Homerica: A Trilogy on Sexual Liberation

Images from the Show

Overview

Requirements: 33 Characters can be played 6F. 11M or (if absolutely necessary) 5F, 9M.

Setting: A basement space in the Village in New York City, used three different ways for the corresponding time periods depicted in the play.  In Act 1, “Bull’s Books,” it is an old apartment-cum-antiquarian bookstore, early evening on Veterans’ Day, sometime in the late 1960s.  In Act 2, “Sammy’s Swingles,” the space has been converted into a swinging singles’ bar, late afternoon of Veterans’ Day, sometime in the late 1970s or early 1980s.  And in Act 3, “Mothers Superior,” the same space is now seen as a multi-purpose office-cum-priory, early afternoon of Veterans’ Day, sometime in the near future.

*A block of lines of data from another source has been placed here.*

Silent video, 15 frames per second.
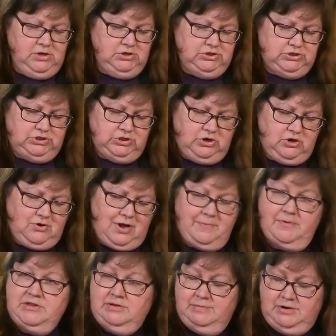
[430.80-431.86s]
So I
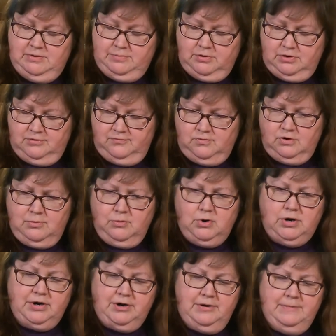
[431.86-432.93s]
put them in a bowl of warm
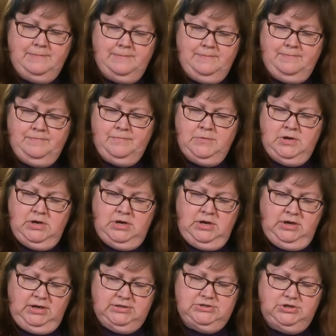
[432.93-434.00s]
water
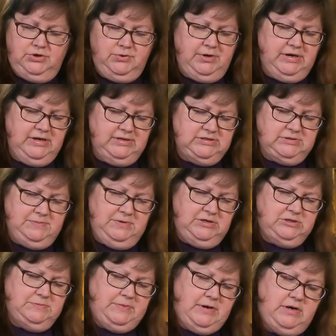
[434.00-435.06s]
because ingredients
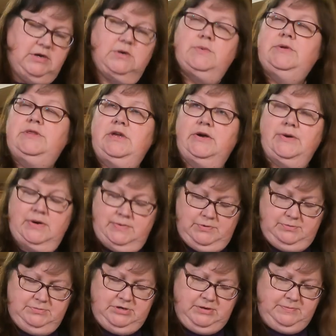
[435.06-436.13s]
mix better when they are at
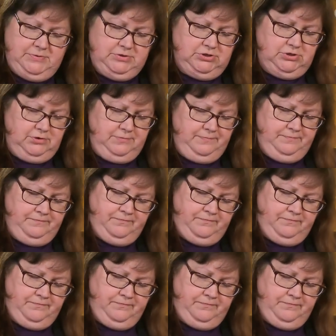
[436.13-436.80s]
room temperature.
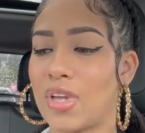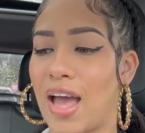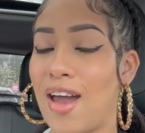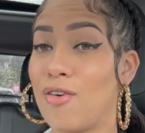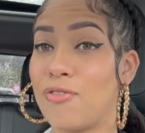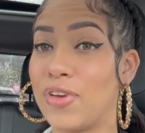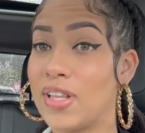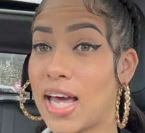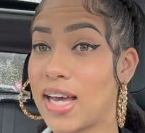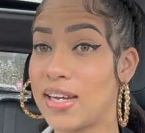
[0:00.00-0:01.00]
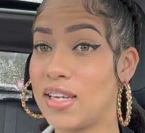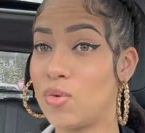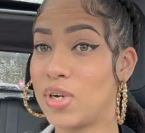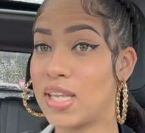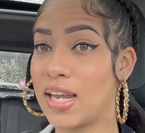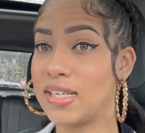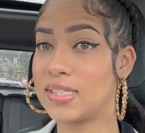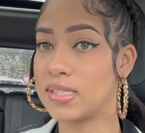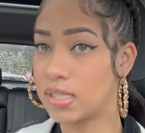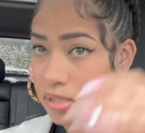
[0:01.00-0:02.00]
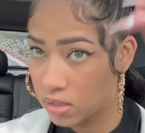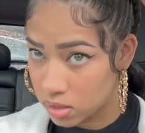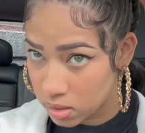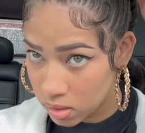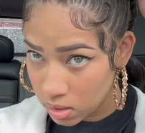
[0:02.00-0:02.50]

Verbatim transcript: I don't feel like I need one that extends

Plot:  In “Bull’s Books,” the aging proprietor of the antiquarian bookstore is going out of business and leaving for his home England.  The only books he is bringing with him are The Picture of Dorian Gray by Oscar Wilde, The Lulu Plays by Frank Wedekind, Death in Venice by Thomas Mann, Querelle de Brest by Jean Genet, Lolita by Vladimir Nabokov, and Forbidden Colors by Yukio Mishima. In his solitude, the old man begins to “interact” with the sexually-charged characters from the six books, who all make fun of his old-fashioned ways and his repressed sexuality.  In “Sammy’s Swingles,” the once-popular singles bar is going out of business, but there will be one final sleazy celebration in the space.  Patrick the bartender is getting married to Brigida the bouncer, and Rev. Billy Crackers is performing the ceremony.  Among the guests are Bob and Carol and Fu and Alice, a black drag queen named Midnight, a white hustler named Cowboy, cocktail waitresses named Linda and Georgina, and a deaf mute named Jack.  Things come to a frenzied climax when the bride gets gangbanged in the restroom offstage.   In “Mothers Superior,” a once-profitable operation being managed by a group of enterprising Irish nuns is going out of business because women in Third World countries (including the nuns in Ireland) are now so “liberated” that they too no longer wish to serve as surrogate wombs for wealthy women in North America who have neither the time nor the inclination to bear their own children. The business is saved when Dr. Shimbun, a brilliant Japanese obstetrician, discovers how the fertilized eggs of humans can be implanted and carried to term in the wombs of female baboons.  This scientific breakthrough has the blessings of the Primate of Rome, Pope Olazzo the First, who drops in to visit the nuns and the baboons, accompanied by his own special acolyte, a pubescent 14-year-old boy.

Theme:  The excesses and also the possible consequences of sexual “liberation.”

Notes:  “Homerica” is a word I made up, hoping to invoke the spirit of the blind Homer, and to evoke a different sort of odyssey in America.

History:  “Homerica” was produced in Lawrence, KS by Kansas University Student Union Activities, March 1-6, 1977.  It was directed by Paul Hough, with actors not only from Lawrence but also from the Kansas City area.  The complicated set was designed and constructed in Kansas City, then trucked into Lawrence and reassembled in the Kansas Union Ballroom.  Audiences were outraged by the play and, at a couple of performances, some people left angrily during the Second Act, after the preacher joins the gangbang offstage and we hear him shouting, “In God we thrust!”  Six years later, in June of 1983, I directed another production of the play at Leicester University in England.  There, the audience laughed more heartily and seemed to have a better time than their American cousins in Lawrence, KS.

Sampling of Reviews:
“A dazzling, virtuoso kind of theater! Homerica ultimately shows the destructive, regressive, dehumanizing effects of so-called sexual freedom with dire consequences for the entire human race.  The play comes to this bleak vision through three acts, each more crazily comic than the last….Pervading the whole, however, is Lim’s verbal wizardry and an electrifying theatricality.”
–John Bush Jones, Kansas City Star Magazine
A freaked-out farce–a kind of You Can’t Take It With You as revisualized by Heironymous Bosch.” — The Kansas City Times
“Lim takes his shots at marriage, family heritage, older ways of life, the Catholic church and motherhood.  Despite all the horror…the audience laughs as all these nostalgic institutions are shamelessly degraded….One of the most effective social dissertations of today.” — University Daily Kansan
Outrageous satire…wickedly funny.” — Leicester Mercury

Availability:  From Aran Press, and also from the author.